Taliban Utilized Discarded UK Equipment to Track Down Afghans Who Worked Alongside Allied Troops, Inquiry Hears
An informant has told an official investigation that the UK failed to secure sensitive devices enabling the Taliban to locate Afghans who worked with western forces.
Data Breach Endangers Numerous in Danger
The whistleblower, known as Person A, testified that Afghans affected by the security lapse were told to relocate and change their phone numbers to protect themselves from militant forces.

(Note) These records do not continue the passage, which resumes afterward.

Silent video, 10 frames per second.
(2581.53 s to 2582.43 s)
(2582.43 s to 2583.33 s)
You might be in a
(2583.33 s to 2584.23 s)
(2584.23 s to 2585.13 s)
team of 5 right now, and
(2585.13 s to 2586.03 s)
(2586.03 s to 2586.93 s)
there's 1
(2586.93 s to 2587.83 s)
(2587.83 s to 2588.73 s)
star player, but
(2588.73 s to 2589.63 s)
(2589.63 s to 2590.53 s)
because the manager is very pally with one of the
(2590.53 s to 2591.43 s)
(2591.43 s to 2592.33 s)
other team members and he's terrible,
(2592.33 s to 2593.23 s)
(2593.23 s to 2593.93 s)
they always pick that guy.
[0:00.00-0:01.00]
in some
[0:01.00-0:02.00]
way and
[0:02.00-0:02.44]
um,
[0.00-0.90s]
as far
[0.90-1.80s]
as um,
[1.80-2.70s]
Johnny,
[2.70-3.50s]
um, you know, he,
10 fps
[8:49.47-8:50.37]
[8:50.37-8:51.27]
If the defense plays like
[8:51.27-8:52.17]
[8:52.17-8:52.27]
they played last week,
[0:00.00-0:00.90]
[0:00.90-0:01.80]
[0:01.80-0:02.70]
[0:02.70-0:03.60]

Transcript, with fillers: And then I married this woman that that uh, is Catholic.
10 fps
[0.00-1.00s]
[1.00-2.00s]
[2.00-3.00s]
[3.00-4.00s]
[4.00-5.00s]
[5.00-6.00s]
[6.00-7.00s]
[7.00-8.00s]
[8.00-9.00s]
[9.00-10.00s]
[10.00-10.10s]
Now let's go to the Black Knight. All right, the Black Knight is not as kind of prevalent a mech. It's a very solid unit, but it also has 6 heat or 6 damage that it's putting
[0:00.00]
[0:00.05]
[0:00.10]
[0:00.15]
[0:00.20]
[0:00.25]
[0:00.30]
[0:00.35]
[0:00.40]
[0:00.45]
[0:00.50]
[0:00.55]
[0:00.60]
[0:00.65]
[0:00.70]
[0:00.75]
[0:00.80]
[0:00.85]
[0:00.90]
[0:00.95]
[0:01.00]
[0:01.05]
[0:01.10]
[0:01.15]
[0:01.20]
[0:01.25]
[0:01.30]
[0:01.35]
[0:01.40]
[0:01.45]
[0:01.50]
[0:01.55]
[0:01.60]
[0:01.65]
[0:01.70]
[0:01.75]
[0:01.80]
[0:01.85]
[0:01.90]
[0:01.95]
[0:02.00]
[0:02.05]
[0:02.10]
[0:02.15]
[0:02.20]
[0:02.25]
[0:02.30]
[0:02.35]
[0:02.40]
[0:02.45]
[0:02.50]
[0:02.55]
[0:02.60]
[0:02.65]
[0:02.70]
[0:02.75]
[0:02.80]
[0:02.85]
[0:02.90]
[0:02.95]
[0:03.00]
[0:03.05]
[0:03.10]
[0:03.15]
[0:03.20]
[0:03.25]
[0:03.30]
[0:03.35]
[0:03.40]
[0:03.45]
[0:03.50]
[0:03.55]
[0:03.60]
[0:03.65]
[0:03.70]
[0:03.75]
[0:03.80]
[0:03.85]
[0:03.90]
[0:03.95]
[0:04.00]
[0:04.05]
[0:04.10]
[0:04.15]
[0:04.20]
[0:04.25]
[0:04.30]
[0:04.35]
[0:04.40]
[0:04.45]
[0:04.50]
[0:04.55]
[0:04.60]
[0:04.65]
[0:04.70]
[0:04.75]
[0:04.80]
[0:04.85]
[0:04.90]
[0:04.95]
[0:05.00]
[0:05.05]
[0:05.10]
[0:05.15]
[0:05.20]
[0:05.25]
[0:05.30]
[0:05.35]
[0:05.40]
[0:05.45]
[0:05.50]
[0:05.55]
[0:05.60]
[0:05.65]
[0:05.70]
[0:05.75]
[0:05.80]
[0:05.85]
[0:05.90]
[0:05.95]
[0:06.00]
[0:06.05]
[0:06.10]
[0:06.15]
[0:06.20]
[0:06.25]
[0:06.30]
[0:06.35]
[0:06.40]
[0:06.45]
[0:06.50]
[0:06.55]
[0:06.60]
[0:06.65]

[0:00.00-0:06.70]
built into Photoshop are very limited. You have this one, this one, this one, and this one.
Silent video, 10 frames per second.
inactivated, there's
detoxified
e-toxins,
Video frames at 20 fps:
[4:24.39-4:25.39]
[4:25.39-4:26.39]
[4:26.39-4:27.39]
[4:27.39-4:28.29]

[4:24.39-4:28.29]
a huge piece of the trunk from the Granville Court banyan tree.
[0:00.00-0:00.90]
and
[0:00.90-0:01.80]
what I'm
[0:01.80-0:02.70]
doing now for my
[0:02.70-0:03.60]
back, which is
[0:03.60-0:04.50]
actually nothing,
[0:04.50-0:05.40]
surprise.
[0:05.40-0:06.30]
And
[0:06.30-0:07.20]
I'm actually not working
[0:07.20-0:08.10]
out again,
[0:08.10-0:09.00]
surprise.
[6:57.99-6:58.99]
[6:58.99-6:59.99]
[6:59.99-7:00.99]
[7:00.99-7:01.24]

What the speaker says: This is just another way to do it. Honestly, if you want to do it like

MPs are looking into official response of a serious leak of confidential data concerning approximately 19k Afghans who had applied to relocate to Britain to escape the regime.
How the Leak Occurred
A spreadsheet with their personal data, including names, addresses and occasionally household data, was accidentally leaked by an official employed at British military command in last year.
The breach was discovered months later, when identities of nine people who had applied to settle in the UK surfaced on online platforms.
Militant Technology
“There seems to be this misconception that militant forces do not have similar capabilities that we have,” the whistleblower testified to lawmakers.
“We left it all behind in Afghanistan; they possess it. If they have a contact number, they can trace your precise location. This is exactly how specialized teams did.”
During testimony about whether the Taliban owned necessary encryption, the source declared: “They've got everything.”
Impact of the Data Breach
Preliminary research submitted to the inquiry estimated that at least 49 kin and associates of people concerned by the incident had been murdered.
A gag order regarding the breach was put in force in August 2023 and prevented relevant facts regarding the matter from media reporting until mid-2025.
Protective Actions
Because she was restricted, Person A and the aid group associated with informed Afghan families they were working with that they had “concerns that mobile communications had been breached”.
“Our suggestion was that they relocate if they could and switched their mobile numbers. Those were the crucial data that, if the Taliban acquired this information, would cause identification and capture,” she said.
Contested Findings
Person A contested that government assessment carried out by a retired civil servant had been wrong to state that the acquisition of the records by militant forces was “unlikely to substantially change current risk levels”.
“The crucial point is that these individuals are not confronting militant forces; they remain concealed. All concerns relate to their previous employment.”
Person A described disturbing abuse experienced by affected individuals, involving electric shock torture, waterboarding, and physical abuse.
“There are cases of toddlers who have had limbs fractured to pressure relatives to say where someone is,” Person A stated.